### TASK TO CARRY OUT
Transcribe every entry that follows, word for word, and omit the images.

### DATA RECORDS
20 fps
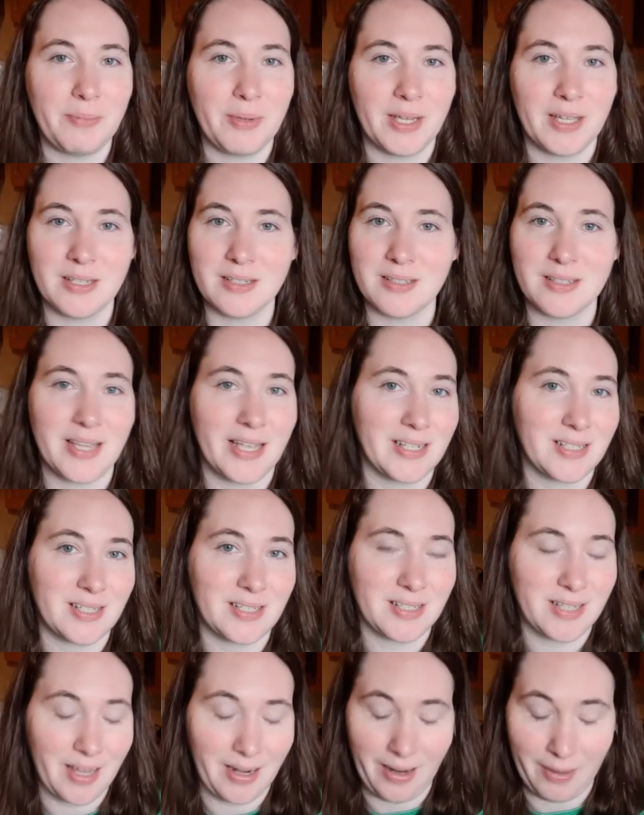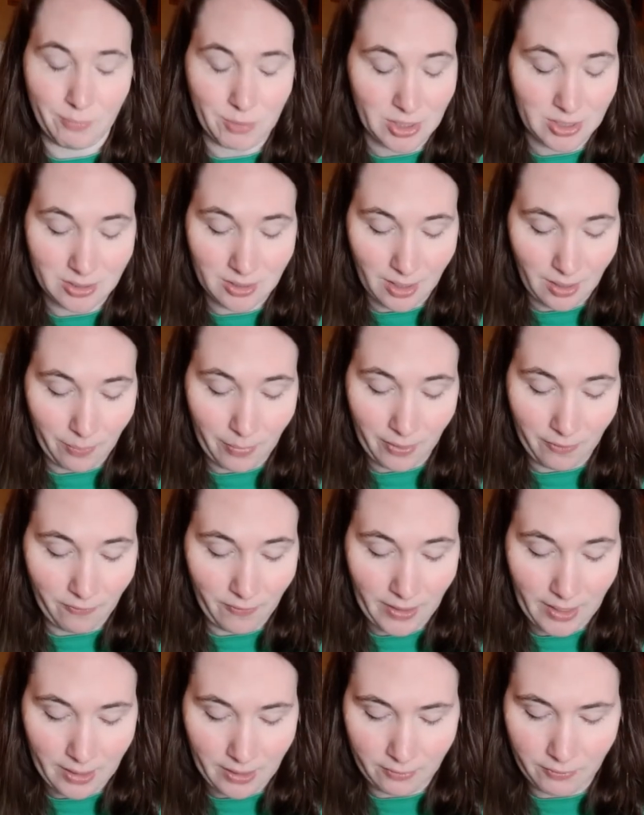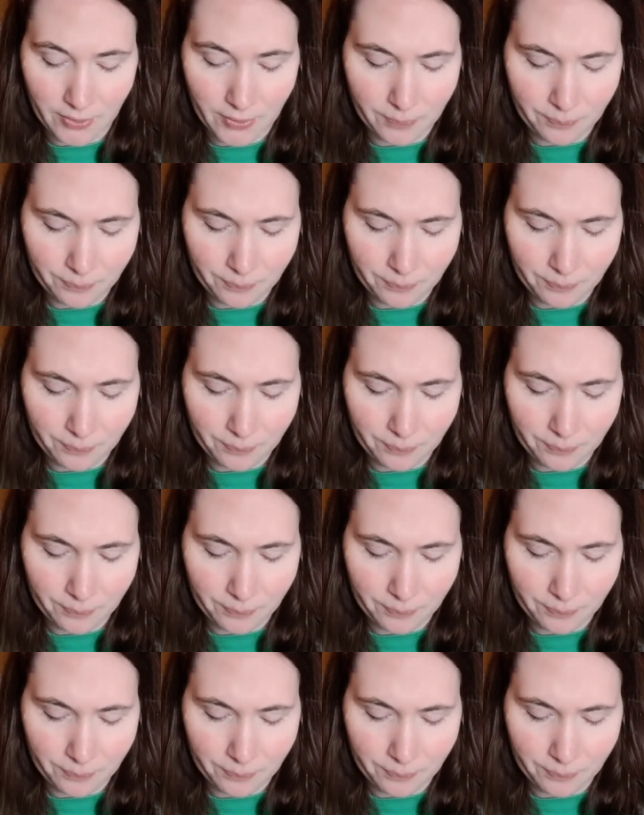because, as I said, I'm just not a big fan of it.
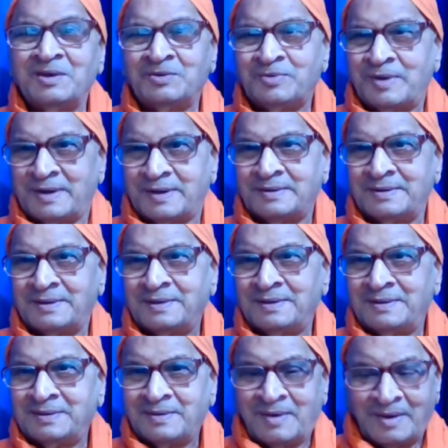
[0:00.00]
Ishvara,
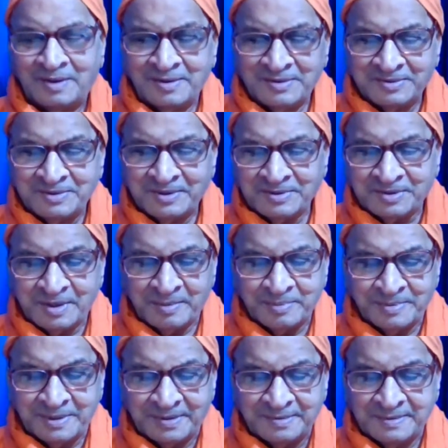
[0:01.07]
all this
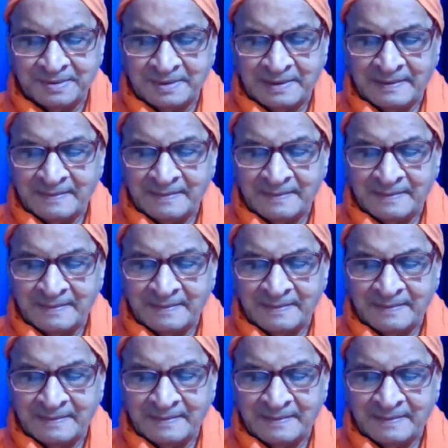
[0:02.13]
description.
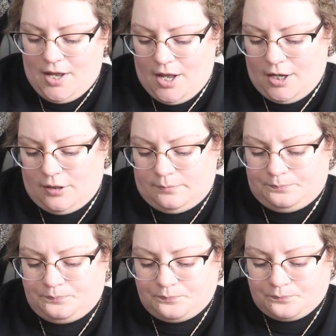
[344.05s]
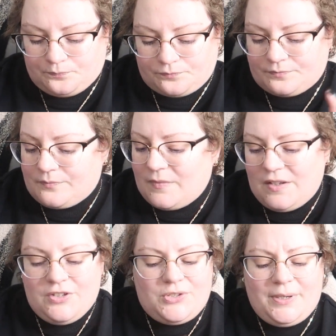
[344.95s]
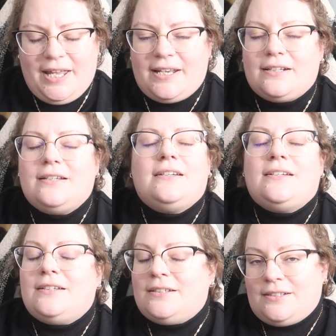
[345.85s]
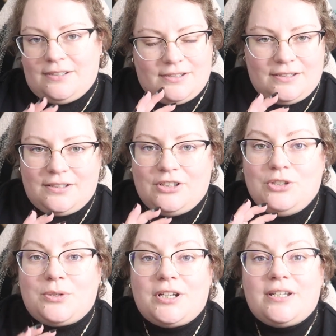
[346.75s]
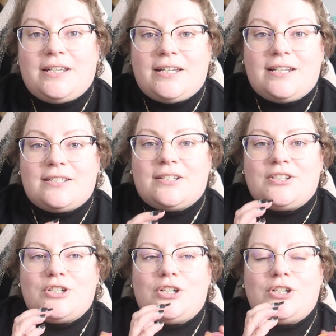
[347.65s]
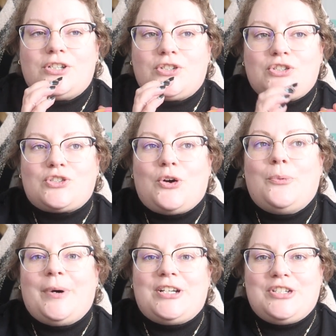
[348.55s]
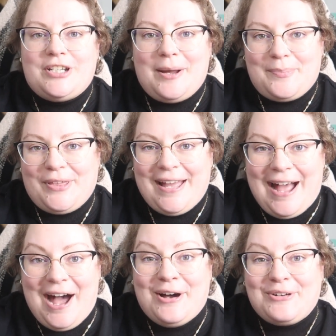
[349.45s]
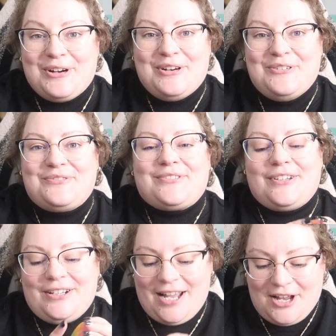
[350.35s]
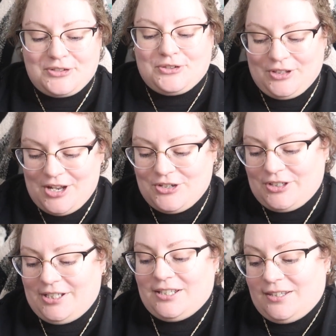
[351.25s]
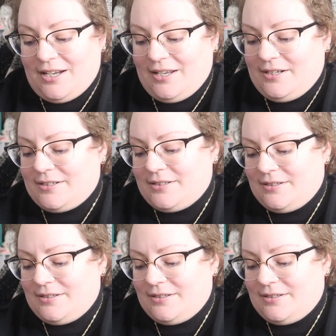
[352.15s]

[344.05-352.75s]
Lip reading: So again, you can get so much depth out of an astrologically aligned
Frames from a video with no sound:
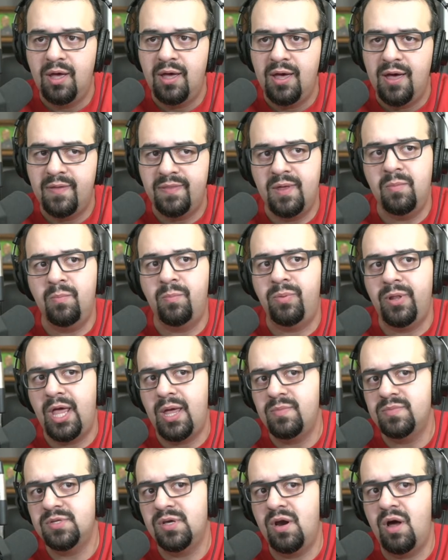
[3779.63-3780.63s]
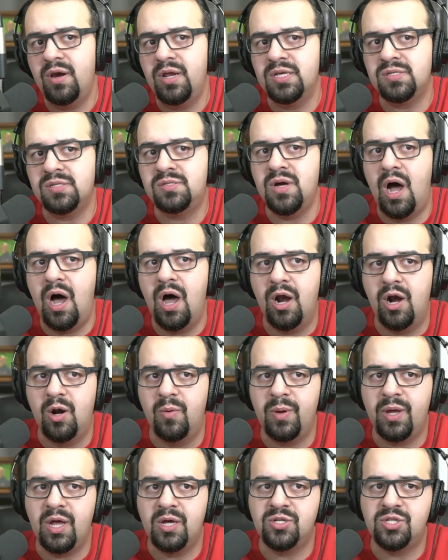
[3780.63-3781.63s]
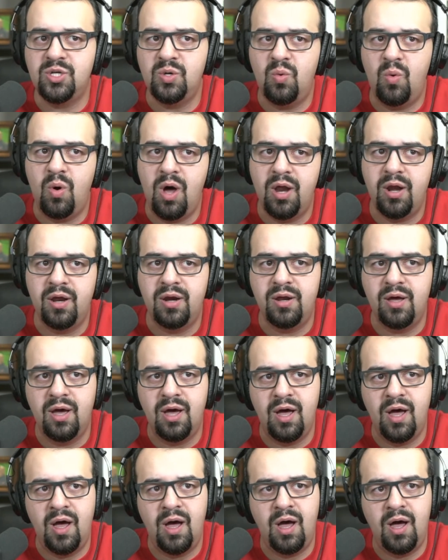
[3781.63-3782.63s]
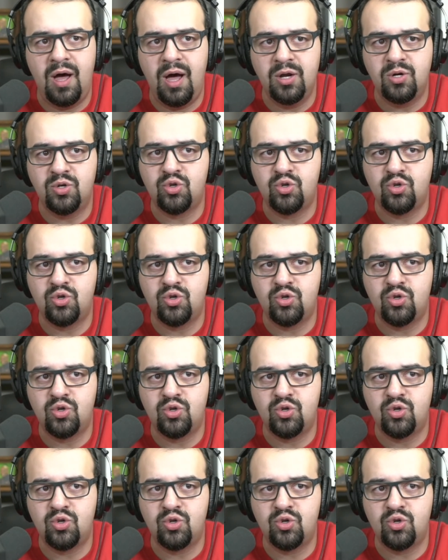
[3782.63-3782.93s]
and then blames it on his daughter because she wanted a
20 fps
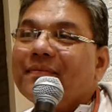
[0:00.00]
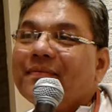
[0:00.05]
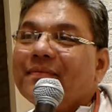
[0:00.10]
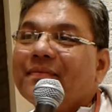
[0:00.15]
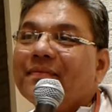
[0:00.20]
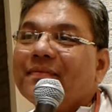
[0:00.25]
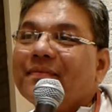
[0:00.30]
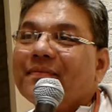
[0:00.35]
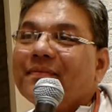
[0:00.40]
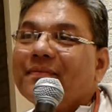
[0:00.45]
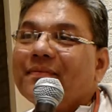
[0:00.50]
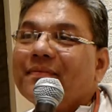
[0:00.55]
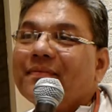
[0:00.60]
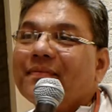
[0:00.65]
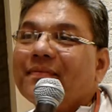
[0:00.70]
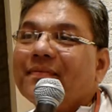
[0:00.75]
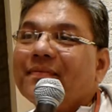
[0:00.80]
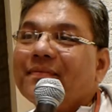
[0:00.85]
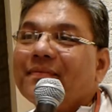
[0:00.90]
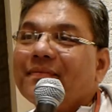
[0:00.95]
learned it."
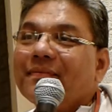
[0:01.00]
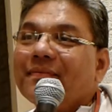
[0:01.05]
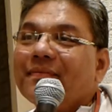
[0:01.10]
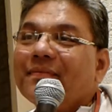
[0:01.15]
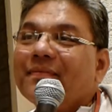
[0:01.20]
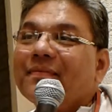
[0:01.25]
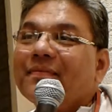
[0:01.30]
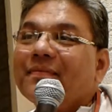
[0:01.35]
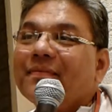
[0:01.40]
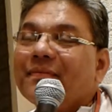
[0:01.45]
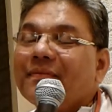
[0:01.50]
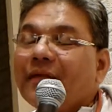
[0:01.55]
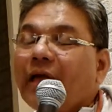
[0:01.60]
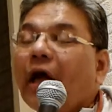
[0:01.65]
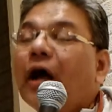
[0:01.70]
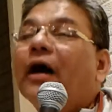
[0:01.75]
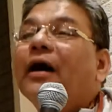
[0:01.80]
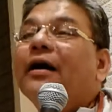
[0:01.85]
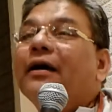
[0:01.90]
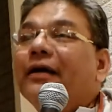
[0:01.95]
So
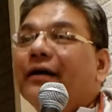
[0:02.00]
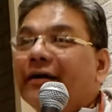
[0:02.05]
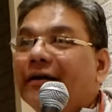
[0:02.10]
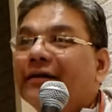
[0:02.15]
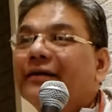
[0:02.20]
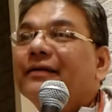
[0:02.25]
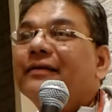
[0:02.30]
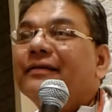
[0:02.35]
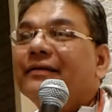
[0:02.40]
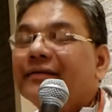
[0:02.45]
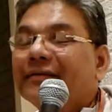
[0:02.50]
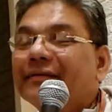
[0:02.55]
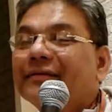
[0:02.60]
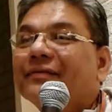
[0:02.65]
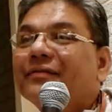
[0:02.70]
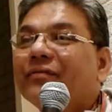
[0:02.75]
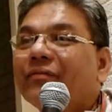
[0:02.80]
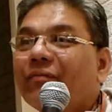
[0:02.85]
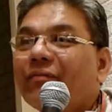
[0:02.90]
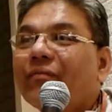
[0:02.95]
in the
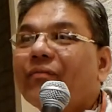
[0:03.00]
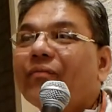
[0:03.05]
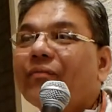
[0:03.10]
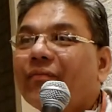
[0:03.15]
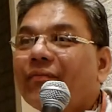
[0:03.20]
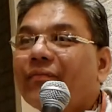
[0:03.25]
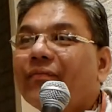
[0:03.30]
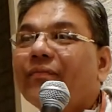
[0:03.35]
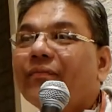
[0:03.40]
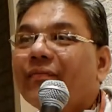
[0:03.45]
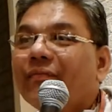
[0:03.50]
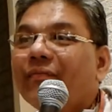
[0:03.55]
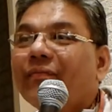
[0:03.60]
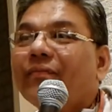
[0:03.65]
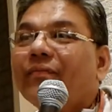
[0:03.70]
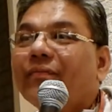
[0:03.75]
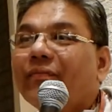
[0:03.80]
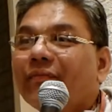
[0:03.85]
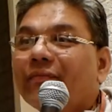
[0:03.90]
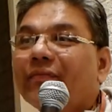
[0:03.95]
movie.
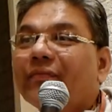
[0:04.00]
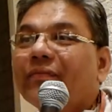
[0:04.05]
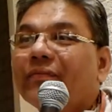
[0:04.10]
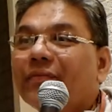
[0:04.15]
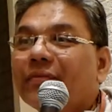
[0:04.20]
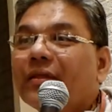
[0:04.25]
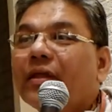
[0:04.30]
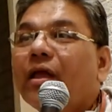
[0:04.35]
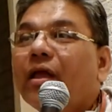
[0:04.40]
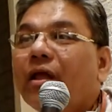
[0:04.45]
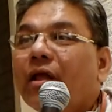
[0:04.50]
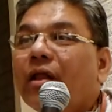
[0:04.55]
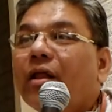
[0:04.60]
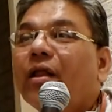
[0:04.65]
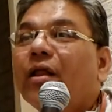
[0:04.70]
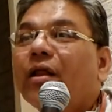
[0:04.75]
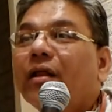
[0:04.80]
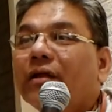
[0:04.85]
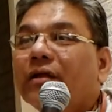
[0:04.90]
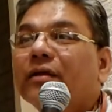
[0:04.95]

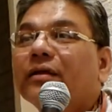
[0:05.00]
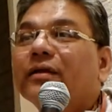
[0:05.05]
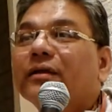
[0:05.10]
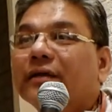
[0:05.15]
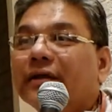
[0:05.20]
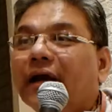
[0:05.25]
Made this movie.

### EXERCISE OUTPUT
20 fps
because, as I said, I'm just not a big fan of it.
[0:00.00]
Ishvara,
[0:01.07]
all this
[0:02.13]
description.
[344.05s]
[344.95s]
[345.85s]
[346.75s]
[347.65s]
[348.55s]
[349.45s]
[350.35s]
[351.25s]
[352.15s]

[344.05-352.75s]
Lip reading: So again, you can get so much depth out of an astrologically aligned
Frames from a video with no sound:
[3779.63-3780.63s]
[3780.63-3781.63s]
[3781.63-3782.63s]
[3782.63-3782.93s]
and then blames it on his daughter because she wanted a
20 fps
[0:00.00]
[0:00.05]
[0:00.10]
[0:00.15]
[0:00.20]
[0:00.25]
[0:00.30]
[0:00.35]
[0:00.40]
[0:00.45]
[0:00.50]
[0:00.55]
[0:00.60]
[0:00.65]
[0:00.70]
[0:00.75]
[0:00.80]
[0:00.85]
[0:00.90]
[0:00.95]
learned it."
[0:01.00]
[0:01.05]
[0:01.10]
[0:01.15]
[0:01.20]
[0:01.25]
[0:01.30]
[0:01.35]
[0:01.40]
[0:01.45]
[0:01.50]
[0:01.55]
[0:01.60]
[0:01.65]
[0:01.70]
[0:01.75]
[0:01.80]
[0:01.85]
[0:01.90]
[0:01.95]
So
[0:02.00]
[0:02.05]
[0:02.10]
[0:02.15]
[0:02.20]
[0:02.25]
[0:02.30]
[0:02.35]
[0:02.40]
[0:02.45]
[0:02.50]
[0:02.55]
[0:02.60]
[0:02.65]
[0:02.70]
[0:02.75]
[0:02.80]
[0:02.85]
[0:02.90]
[0:02.95]
in the
[0:03.00]
[0:03.05]
[0:03.10]
[0:03.15]
[0:03.20]
[0:03.25]
[0:03.30]
[0:03.35]
[0:03.40]
[0:03.45]
[0:03.50]
[0:03.55]
[0:03.60]
[0:03.65]
[0:03.70]
[0:03.75]
[0:03.80]
[0:03.85]
[0:03.90]
[0:03.95]
movie.
[0:04.00]
[0:04.05]
[0:04.10]
[0:04.15]
[0:04.20]
[0:04.25]
[0:04.30]
[0:04.35]
[0:04.40]
[0:04.45]
[0:04.50]
[0:04.55]
[0:04.60]
[0:04.65]
[0:04.70]
[0:04.75]
[0:04.80]
[0:04.85]
[0:04.90]
[0:04.95]

[0:05.00]
[0:05.05]
[0:05.10]
[0:05.15]
[0:05.20]
[0:05.25]
Made this movie.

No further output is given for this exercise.